Wednesday, December 23, 2009

Pro-Life or Pro-Coat Hangers

As most of you who know me are aware, I like sleeping and hate walking. So as you could probably guess, the thirty-minute walk I have to take in the morning to get to my first class is my least favorite part of the day. It’s also when I’m the least coherent; you could walk right up to me and steal the glasses of my face and I would not notice you. So you can imagine the shock my mind went through when I rounded the corner yesterday morning and saw: a 30-foot-tall dead baby.

After I stopped freaking out, I calmed down enough to realize that it was actually a large sign against aborting babies. Remember those really graphic brochures they used to give you in high school sex ed? Imagine taking one of those brochures and make it as tall as a building and this is what this thing looked like. I have to admit, I don’t remember much else about it because I ran away from that thing so fast you would never have guessed I only learned to walk two weeks ago. You see, I do not particularly like blood and pain and all that other stuff. I hate TV shows that have fake blood, and I think the Saw movie series is the worst thing ever created by man (unless you count the country of France as man-made), so all these pictures of bloody babies didn’t really sit well with me. I am paying a lot of money so I can walk around on a scenic campus, not the trash can of a back-alley abortion center. Then again, it is my fault. I mean, they did have a “Warning: Graphic Images Ahead” sign (no, I’m not kidding), so in theory I could have taken an alternative path to my class that would have taken me ten more minutes to get to a class I was already late for (thanks to an army of old guys pelting me with free mini-bibles the entire way to my class).

If I sound bitter, I apologize. It’s not that I have a strong view either way; I after all, will most likely never get pregnant in my lifetime (and I thank fate every day I don’t have a uterus). I love babies; they are my favorite of the STDs, mainly because I can’t get them. (Hey, speaking of abortions, I found this article on toilets around the world. This is my favorite one.)
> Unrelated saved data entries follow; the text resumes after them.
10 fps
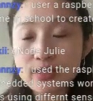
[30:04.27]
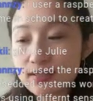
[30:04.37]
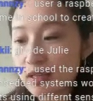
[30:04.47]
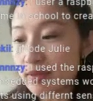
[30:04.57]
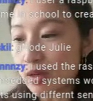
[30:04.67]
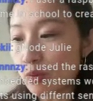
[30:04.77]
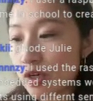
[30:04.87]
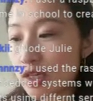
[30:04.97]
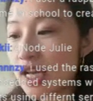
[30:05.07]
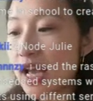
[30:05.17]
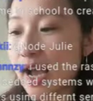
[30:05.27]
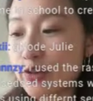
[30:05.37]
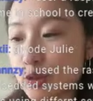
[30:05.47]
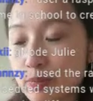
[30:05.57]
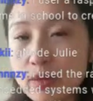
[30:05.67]
the same network, I
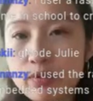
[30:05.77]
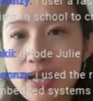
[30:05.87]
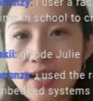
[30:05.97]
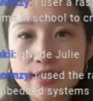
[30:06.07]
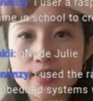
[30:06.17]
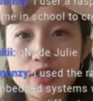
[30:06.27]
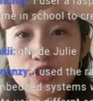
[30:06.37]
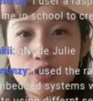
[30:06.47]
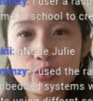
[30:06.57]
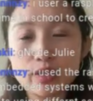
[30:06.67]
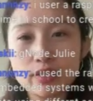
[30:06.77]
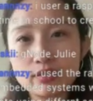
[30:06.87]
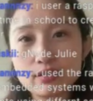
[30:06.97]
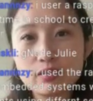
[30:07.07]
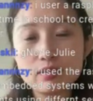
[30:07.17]
should be able to SSH into it.
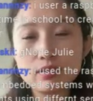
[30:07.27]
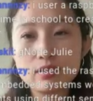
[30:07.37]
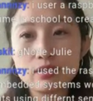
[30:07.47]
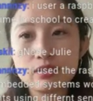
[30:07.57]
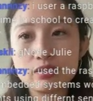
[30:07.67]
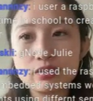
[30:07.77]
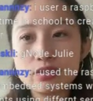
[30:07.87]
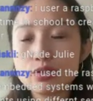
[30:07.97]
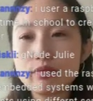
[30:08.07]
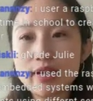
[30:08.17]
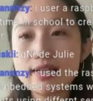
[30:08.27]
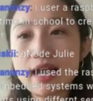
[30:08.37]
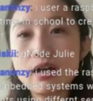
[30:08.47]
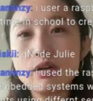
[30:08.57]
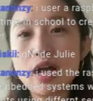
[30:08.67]
So right
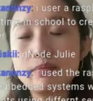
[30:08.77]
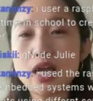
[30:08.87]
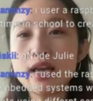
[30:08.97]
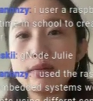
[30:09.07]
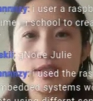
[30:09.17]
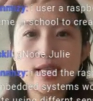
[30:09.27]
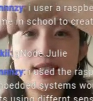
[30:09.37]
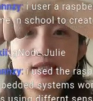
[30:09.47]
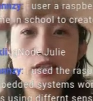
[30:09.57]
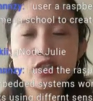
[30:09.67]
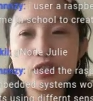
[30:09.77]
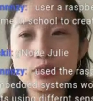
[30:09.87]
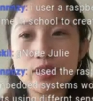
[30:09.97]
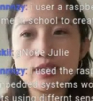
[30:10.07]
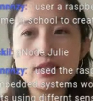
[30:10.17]
now, I'm not able to SSH
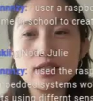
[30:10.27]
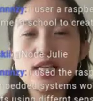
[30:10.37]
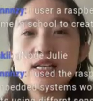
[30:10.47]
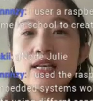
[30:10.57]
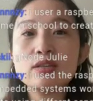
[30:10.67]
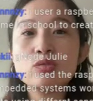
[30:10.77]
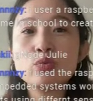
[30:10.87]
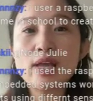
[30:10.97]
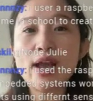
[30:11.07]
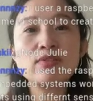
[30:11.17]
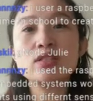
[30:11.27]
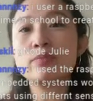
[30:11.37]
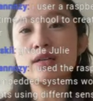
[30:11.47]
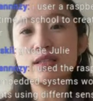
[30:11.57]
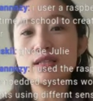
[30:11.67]
into it. And we have to
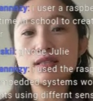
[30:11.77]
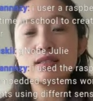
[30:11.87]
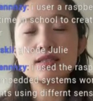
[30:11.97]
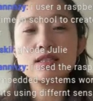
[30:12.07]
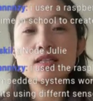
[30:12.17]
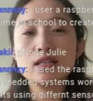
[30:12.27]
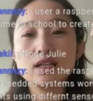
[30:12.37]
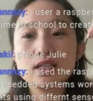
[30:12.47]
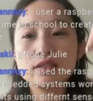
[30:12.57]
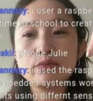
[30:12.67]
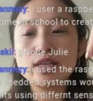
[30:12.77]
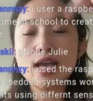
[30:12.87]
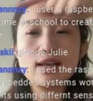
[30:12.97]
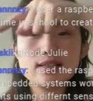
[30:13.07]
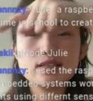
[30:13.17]
debug this. Because if we
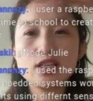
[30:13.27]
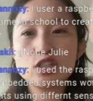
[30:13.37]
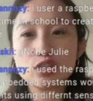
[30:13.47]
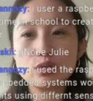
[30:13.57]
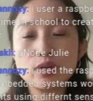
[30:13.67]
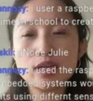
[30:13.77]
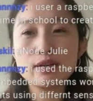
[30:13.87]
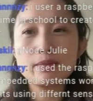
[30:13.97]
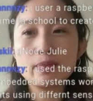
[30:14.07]
can't SSH into it,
What I don’t like are the people who feel like they can take their views and put them on giant billboards in the middle of campus and throw bibles and clipboards at people. Unfortunately, you end up dealing with this a lot when you live on a college campus, mainly because college students are viewed as “open-minded” (read “empty-minded”) thanks to the perfect storm of new-found independence, intellectualism, and maturity (and new drugs and a lot of free time). Thus people see college as the perfect place to instill us with various “causes” before we grow up and get jobs and things to do. Every day, there are people standing in strategic locations with clipboards trying to get us to sign up to help (fill in the blank) Darfur, African-children, the environment, God, the Denver Broncos, the Girl Scouts Troop 546.

Just the other day, we spent the first five minutes of our class listening to “Kristen” talk in a overly cheery voice to our geology class about how easy it is to save on energy just as she does by turning off the lights, recycling, avoiding showers, taking shits in the woods and other easy steps that you can take to save energy today! Then she marched back to her tree house to go have intimate relations with a squirrel or an artichoke or whatever. What’s ironic is that to get us to help save the environment she passed out a clipboard with tons of pieces of paper to write down our email addresses on them. Which is also stupid since apparently the school gives them our e-mails anyway. How else can you explain why I have to sort through 14 messages from random student groups before I can find the email from my professor telling me I failed? (He saves paper by electronically informing me that I am a retard.)

Now I know all of you are saying to yourselves, “Mitchell, as a solutions-oriented person, what do you suggest we do about this problem? And for once does not have anything to do with biting people and defecating?” Well, I personally like to vary my strategy depending on who is holding the clipboard. With the smaller and older ones, I just try to act like a fat psycho by making grumpy faces and talking animatedly with my imaginary friend Humphrey (who is actually a four-foot-tall walking pancake), and that generally deters them. When it comes to the young guys, I just have to not be the hot chicks that they are pretending to be cared about the environment for. The hardest are the middle aged ones, and I still have not come up with a reliable method for avoiding them without a cattle prod. I’m thinking of getting a petition to get them off our campus; do you have a minute of your time to sign it?